I have a set of PNG 240x240px images (~1Gb of images) for training a classification algorithm and I need to crop the bottom 26px (resulting in 240x214px) from those images, which contain some number and date which I do not want in the final image set.
I've started with a python library named Pillow, but soon realised that after reading, cropping and resaving the PNG images the file size increased about 5x (~5Gb of images).
I think I know it will not affect the outcome of the CNN, but mainly the time it will take to train it, but I still wonder if there is a way to better compress or any other method to keep the original file size.
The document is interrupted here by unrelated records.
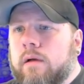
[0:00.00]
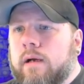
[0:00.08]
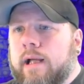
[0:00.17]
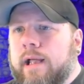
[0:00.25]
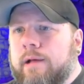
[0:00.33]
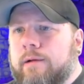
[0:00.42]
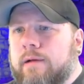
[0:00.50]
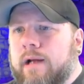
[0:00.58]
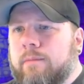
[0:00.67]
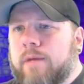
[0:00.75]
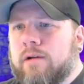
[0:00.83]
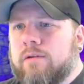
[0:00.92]
and
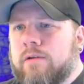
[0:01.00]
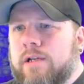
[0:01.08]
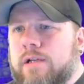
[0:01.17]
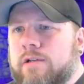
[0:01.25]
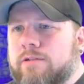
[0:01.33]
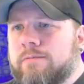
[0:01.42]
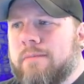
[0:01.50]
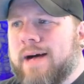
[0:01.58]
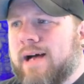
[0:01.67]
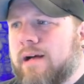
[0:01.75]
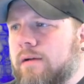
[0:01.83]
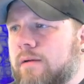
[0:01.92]
I'm not going to use
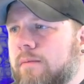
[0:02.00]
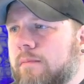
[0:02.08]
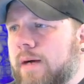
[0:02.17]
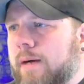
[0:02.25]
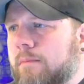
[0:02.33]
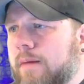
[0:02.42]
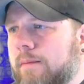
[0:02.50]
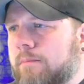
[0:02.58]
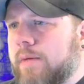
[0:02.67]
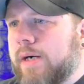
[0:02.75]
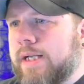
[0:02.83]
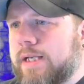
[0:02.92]
my
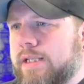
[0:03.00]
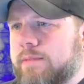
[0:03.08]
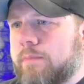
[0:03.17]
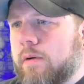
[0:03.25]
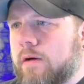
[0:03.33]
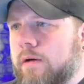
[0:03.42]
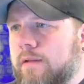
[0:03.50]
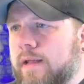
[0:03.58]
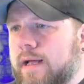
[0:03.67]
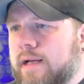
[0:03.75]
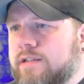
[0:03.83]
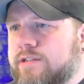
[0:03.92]
button as part of
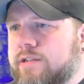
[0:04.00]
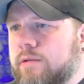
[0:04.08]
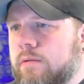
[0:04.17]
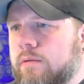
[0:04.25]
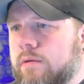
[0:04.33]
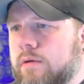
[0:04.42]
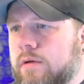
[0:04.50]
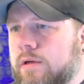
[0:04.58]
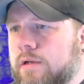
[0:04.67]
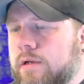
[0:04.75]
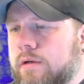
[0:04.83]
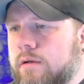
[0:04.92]
that. So what we're going to
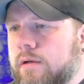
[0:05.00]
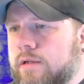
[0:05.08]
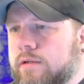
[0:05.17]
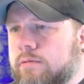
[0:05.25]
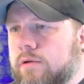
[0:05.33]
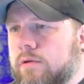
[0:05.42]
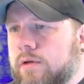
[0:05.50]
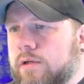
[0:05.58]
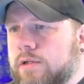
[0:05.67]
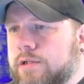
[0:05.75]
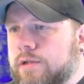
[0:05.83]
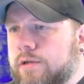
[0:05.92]
do is we're
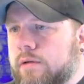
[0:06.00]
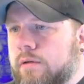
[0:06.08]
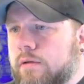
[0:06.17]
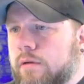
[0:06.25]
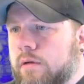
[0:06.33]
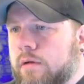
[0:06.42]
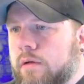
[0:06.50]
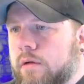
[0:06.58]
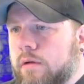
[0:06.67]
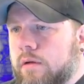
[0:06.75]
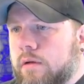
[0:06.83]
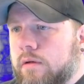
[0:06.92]
going to
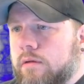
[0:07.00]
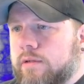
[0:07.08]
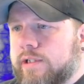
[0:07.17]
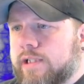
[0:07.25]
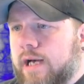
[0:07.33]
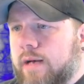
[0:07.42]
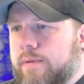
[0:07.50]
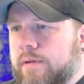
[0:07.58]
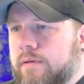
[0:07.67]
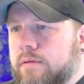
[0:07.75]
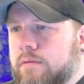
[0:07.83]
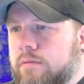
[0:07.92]
stop
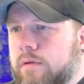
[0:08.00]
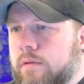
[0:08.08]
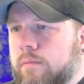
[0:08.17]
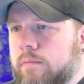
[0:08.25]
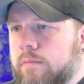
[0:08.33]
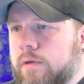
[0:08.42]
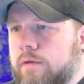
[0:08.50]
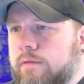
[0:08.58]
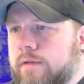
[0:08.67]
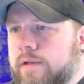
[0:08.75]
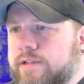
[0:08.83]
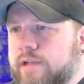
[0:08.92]
it. We're going to move
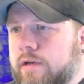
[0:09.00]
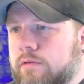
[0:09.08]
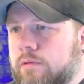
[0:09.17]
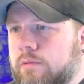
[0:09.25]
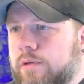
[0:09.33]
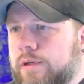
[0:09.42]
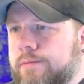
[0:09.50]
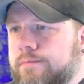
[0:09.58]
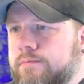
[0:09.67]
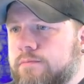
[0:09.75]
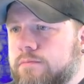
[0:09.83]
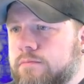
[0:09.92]
this over
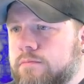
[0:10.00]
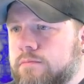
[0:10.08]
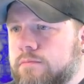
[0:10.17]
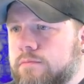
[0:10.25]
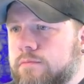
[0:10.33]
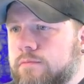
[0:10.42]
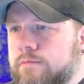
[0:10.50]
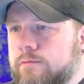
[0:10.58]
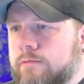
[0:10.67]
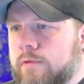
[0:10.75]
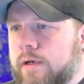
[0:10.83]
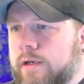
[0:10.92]
1,
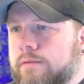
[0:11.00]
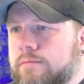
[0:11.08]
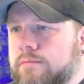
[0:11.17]
right?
I will attach one image before (11Kb) and after (74Kb) processing as an example.
I'll also attach a link to imgur where the images are in their original PNG format.
This is the code I've used for cropping the images:
from os import listdir
from PIL import Image
def cropp_images_in_folder(from_folder, to_folder):
for image in listdir(from_folder):
if image.endswith(".png"):
full_path = from_folder + image
im = Image.open(full_path)
im1 = im.crop((0, 0, 240, 214))
full_path = to_folder + image
im1.save(full_path, optimize=True, compress_level = 9)
i += 1


The first image is not PNG. It's JPEG. The second image is PNG. If you want a more comparable size for the second image, then compress it to JPEG as well.